Preuve de l’affectation du bien

L’une des affaires est également l’occasion de rappeler ses exigences en matière de preuve de l’affection initiale.

Au sens de l’article L. 631-7 du code de la construction et de l’habitation, un local est réputé à usage d’habitation s’il était affecté à cet usage au 1er janvier 1970. Il appartient à l’administration d’établir le changement d’usage prohibé, c’est-à-dire tant les locations illicites que l’affectation primitive du local à l’habitation à cette date. Le 1er janvier 1970 correspond à la dernière révision foncière, à l’occasion de laquelle les propriétaires ont eu à remplir une déclaration dite H2 relative à la consistance et l’usage de leur bien. Il s’agit d’une date de référence unique.
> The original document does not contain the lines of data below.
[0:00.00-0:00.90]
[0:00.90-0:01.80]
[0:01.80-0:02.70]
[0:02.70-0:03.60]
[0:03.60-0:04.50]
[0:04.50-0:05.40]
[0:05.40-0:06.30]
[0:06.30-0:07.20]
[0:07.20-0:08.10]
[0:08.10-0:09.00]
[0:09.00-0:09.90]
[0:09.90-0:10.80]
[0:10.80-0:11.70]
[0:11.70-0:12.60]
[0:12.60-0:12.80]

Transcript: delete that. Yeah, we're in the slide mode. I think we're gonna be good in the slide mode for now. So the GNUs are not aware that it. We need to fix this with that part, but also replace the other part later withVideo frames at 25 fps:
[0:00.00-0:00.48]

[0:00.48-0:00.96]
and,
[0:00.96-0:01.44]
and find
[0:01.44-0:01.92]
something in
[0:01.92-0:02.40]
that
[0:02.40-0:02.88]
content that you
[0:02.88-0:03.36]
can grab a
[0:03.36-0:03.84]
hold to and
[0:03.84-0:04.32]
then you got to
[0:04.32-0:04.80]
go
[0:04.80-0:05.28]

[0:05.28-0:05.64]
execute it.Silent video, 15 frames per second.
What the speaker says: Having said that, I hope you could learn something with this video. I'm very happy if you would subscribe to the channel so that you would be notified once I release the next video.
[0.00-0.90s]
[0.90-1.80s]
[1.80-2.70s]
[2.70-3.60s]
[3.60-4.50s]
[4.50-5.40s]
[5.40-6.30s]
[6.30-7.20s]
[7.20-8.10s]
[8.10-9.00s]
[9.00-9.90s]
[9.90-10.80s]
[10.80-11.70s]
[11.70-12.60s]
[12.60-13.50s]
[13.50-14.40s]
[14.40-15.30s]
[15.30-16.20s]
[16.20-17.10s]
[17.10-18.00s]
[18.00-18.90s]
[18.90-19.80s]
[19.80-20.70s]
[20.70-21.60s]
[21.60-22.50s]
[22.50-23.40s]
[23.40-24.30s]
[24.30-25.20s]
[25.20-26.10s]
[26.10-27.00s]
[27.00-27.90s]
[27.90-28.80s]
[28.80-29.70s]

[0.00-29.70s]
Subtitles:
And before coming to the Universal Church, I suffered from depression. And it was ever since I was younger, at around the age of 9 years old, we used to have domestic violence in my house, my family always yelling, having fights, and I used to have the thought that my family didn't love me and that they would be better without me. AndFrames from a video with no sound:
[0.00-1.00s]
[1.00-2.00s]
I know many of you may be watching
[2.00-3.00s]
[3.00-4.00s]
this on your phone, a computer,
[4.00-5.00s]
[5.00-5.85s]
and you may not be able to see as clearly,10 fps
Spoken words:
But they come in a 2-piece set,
C’est sur ce dernier point que plusieurs procédures ont achoppé faute de démonstration de l’usage d’habitation au 1er janvier 1970. La preuve d’une affectation de fait à cet usage postérieurement ou antérieurement à cette date est inopérante (Civ. 3e, 28 nov. 2019, nos 18-23.769 et 18-24.157, Dalloz actualité, 20 déc. 2019, obs. A. Cayol ; D. 2019. 2352 ; AJDI 2020. 206, obs. G. Daudré ; ibid. 165, point de vue J.-L. Seynaeve ; Rev. prat. rec. 2020. 31, chron. D. Gantschnig ; 28 mai 2020, n° 18-26.366, Dalloz actualité, 29 juin 2020, obs. C. Dreveau ; D. 2020. 1174 ; AJDI 2021. 128, obs. N. Damas). Elle s’en justifie au motif que « la solution inverse aurait conduit à remettre en cause le dispositif prévu par le législateur, qui a entendu fixer une date de référence unique » (Lettre de la troisième chambre civile, nov.-déc. 2020).

Dans l’arrêt commenté, la Cour de cassation confirme cette analyse. Elle reproche à la cour d’appel d’avoir retenu un changement d’usage prohibé sur la base d’un formulaire H2 rempli en 1978 sans établir que les renseignements qui y figurent sont de nature à établir l’usage d’habitation du bien au 1er janvier 1970. De même, l’absence de la mention de la réalisation de travaux depuis le 1er janvier 1970 dans le relevé cadastral ne suffit pas à démontrer cet usage à cette date.

 

Par Camille Dreveau

Source : Civ. 3e, 18 févr. 2021, FP-P, n° 19-11.462 ; Civ. 3e, 18 févr. 2021, FP-P, n° 19-13.191 ; Civ. 3e, 18 févr. 2021, FP-PR, n° 17-26.156.